My feet weren't helping, but I could still see him striding away. I ran in his direction. He walked down the stairs and I followed him quickly, my head was becoming more and more dizzy by the second.

"Tyler!" I called after him, but he was out of my sight.

I ran downstairs and out of the hospital's bulding. I ran to the parking lot and caught sight of his car.

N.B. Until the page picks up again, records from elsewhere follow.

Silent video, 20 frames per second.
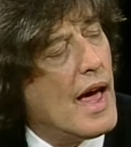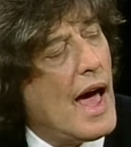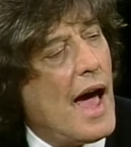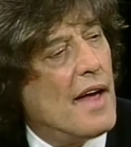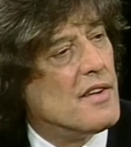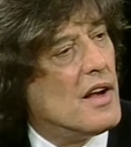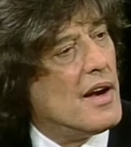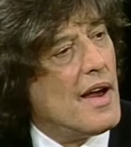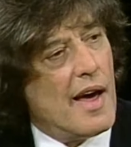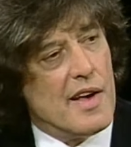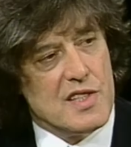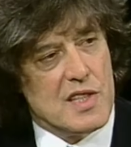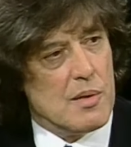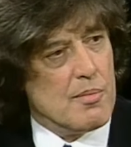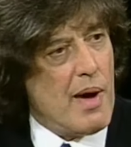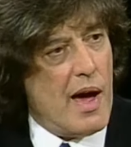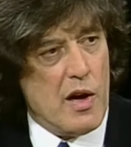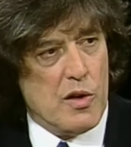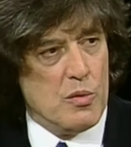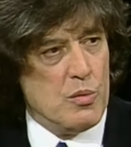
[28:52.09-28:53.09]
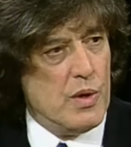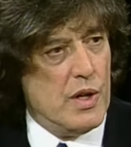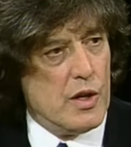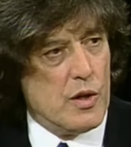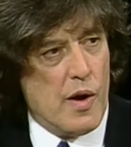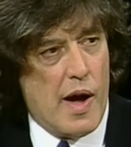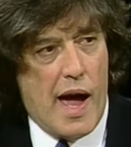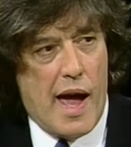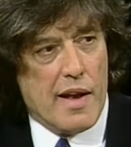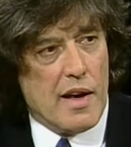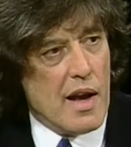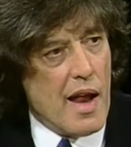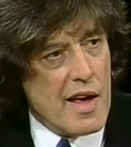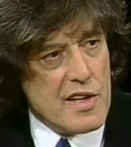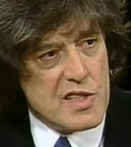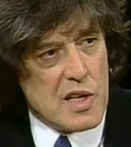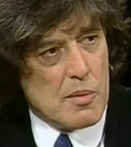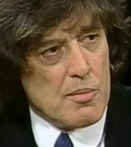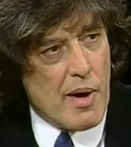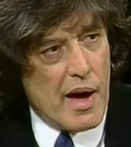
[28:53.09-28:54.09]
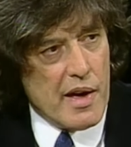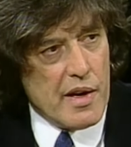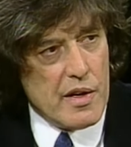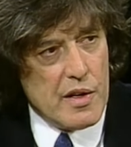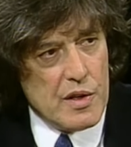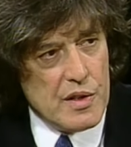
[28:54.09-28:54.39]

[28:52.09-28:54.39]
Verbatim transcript: analyzing my own work, analyzing my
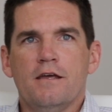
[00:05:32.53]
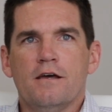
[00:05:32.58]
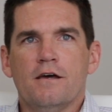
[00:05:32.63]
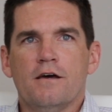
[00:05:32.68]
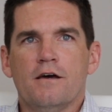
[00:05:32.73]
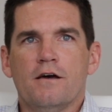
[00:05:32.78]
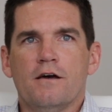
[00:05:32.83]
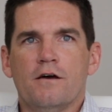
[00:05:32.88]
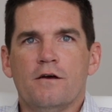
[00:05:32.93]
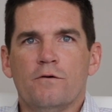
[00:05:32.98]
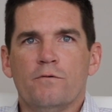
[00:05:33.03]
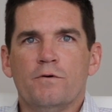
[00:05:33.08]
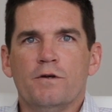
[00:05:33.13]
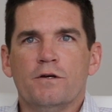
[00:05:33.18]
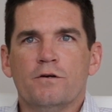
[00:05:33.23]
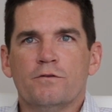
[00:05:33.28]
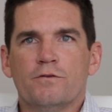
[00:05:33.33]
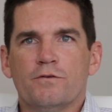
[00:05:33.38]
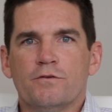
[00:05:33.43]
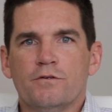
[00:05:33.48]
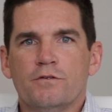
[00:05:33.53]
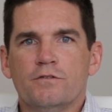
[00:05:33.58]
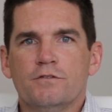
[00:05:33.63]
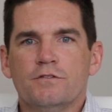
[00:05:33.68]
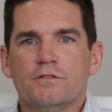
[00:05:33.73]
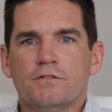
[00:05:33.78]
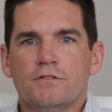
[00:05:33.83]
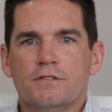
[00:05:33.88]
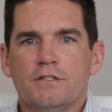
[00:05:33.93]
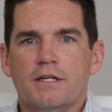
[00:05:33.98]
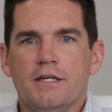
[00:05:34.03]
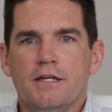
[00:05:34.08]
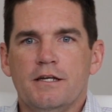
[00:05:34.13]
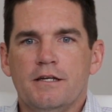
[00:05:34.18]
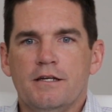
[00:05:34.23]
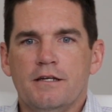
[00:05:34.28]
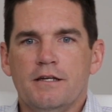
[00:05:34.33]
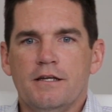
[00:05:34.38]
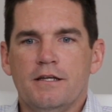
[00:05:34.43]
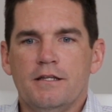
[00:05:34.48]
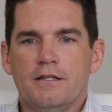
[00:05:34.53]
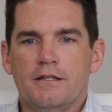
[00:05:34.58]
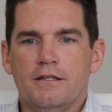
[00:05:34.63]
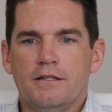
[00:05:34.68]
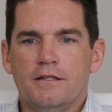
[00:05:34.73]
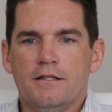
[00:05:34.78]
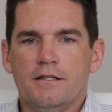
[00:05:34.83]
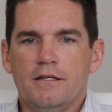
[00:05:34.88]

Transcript: realtors in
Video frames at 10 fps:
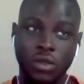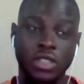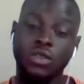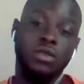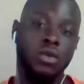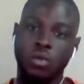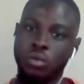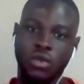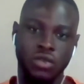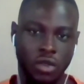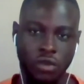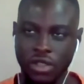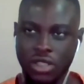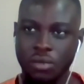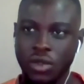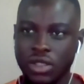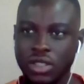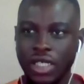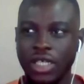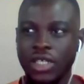It's not compulsory, obviously, but
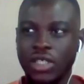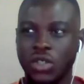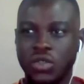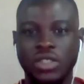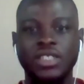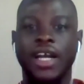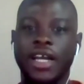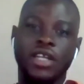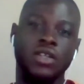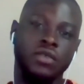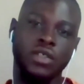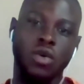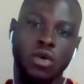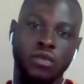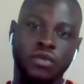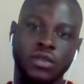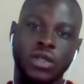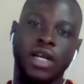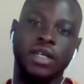just to stay ahead of the curve, you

He was inside it and the engine quickly roared to life. The car moved in one fast motion that it made my hair fly and the dust filled the air, a couple of seconds later, it was totalle gone.

He was gone.

I felt helpless. I looked up at the grey sky, I knew it was going to rain soon. I silently prayed that he would be fine. I needed to get him, but I couldn't leave my nana here, alone. I knew that the pain lasts. Especially with Tyler. But I also knew one other thing,

Grief could last too much longer.

And grief made people lose their minds. It eats your heart and your emotions by time, if you couldn't find a way to get rid of it, it might last until the soul was no longer there.

Until the person was just a shallow body, with no soul inside.